The United States of America needs to change its culture from one that values individual profit over collective well-being to one that values collective well-being over individual profit. This assertion is not a call for communism nor socialism but rather a call for realism. Put simply, valuing individual profit over collective well-being is greedy — and greed creates illness.
Since even before the Declaration of Independence, the cultural foundation of the United States has been one of greed. European colonies were established for the purpose of profiting from the lands of the American indigenous peoples at the expense of those peoples. Enslaved Africans were brought to the colonies (and eventual states) by ethnic Europeans for the purpose of profiting from the labor of those individuals and their descendants entirely at their expense. Even among the European immigrants and their descendants, the justice system they created was primarily focused on the establishment and maintenance of property rights through the use of coercion to benefit those with property at the expense of those without property. In every case, greed was the motivating factor.

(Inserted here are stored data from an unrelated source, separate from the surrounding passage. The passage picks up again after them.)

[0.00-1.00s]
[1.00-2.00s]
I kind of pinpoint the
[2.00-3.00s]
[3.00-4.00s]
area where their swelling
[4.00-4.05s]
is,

The net result has been an economic and political system that has facilitated cancerous growth through unhealthy resource extraction and utilization. It has done so for the purpose of maximizing economic activity to be individually profited from at collective expense. In the same way that cancer is inherently unsustainable, a culture of greed is also inherently unsustainable. In the same way that a cancer patient must rid themselves of their cancer to avoid death, the United States of America must rid itself of its greed if it is to survive.

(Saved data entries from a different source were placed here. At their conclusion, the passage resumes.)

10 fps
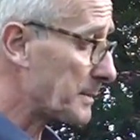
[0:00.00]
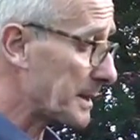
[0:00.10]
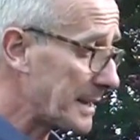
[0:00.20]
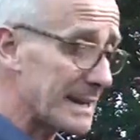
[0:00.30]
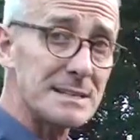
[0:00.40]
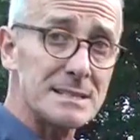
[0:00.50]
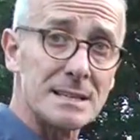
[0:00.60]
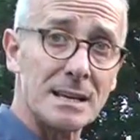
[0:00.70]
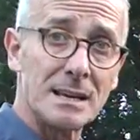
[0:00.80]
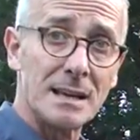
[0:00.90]
But this
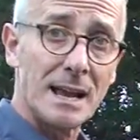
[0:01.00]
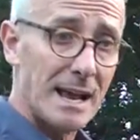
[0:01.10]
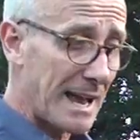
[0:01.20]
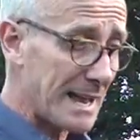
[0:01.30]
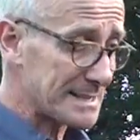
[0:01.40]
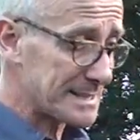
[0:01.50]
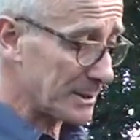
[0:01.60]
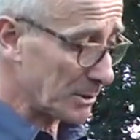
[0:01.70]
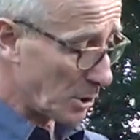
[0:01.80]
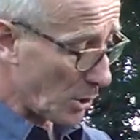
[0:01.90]
has
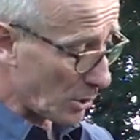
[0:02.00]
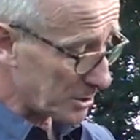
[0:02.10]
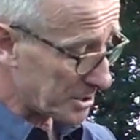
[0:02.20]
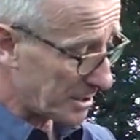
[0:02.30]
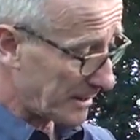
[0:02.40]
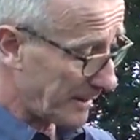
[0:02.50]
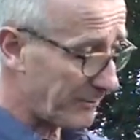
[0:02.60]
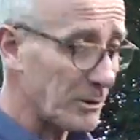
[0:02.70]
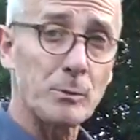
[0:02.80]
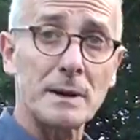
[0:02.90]
still got a
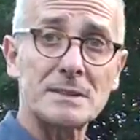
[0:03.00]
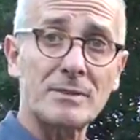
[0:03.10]
few weeks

Instead of worshiping money, wealth, fame, and power, a culture of wellness values the increased ability of everyone and everything to function. Instead of maximizing economic activity at all costs, a culture of wellness maximizes people’s ability to be well together. Indeed, an economic and political system that is truly well is one that serves its people, rather than forcing its people to serve it.
Clearly, there have been plenty of missed opportunities for America to replace its culture of greed with a culture of wellness. For this reason alone, doubters may be quick to dismiss the possibility. Yet, the world has changed — and Americans have changed along with it.
Greed is, always has been, and always will be an expression of fear. Love is, always has been, and always will be the antidote to fear. As America continues towards its demise, Americans are being forced to face their fears. As Americans increasingly realize that there is nothing to lose by choosing to love, even in the face of their fears, so will they choose to create a culture of wellness.
It is the process of replacing America’s culture of greed with a culture of wellness that will replace America’s foundation of illness with a foundation of wellness. It is by choosing love over fear that America’s founding culture will be renewed and revitalized. It is by Americans choosing to heal their hearts that America will finally be healed of its mental illness.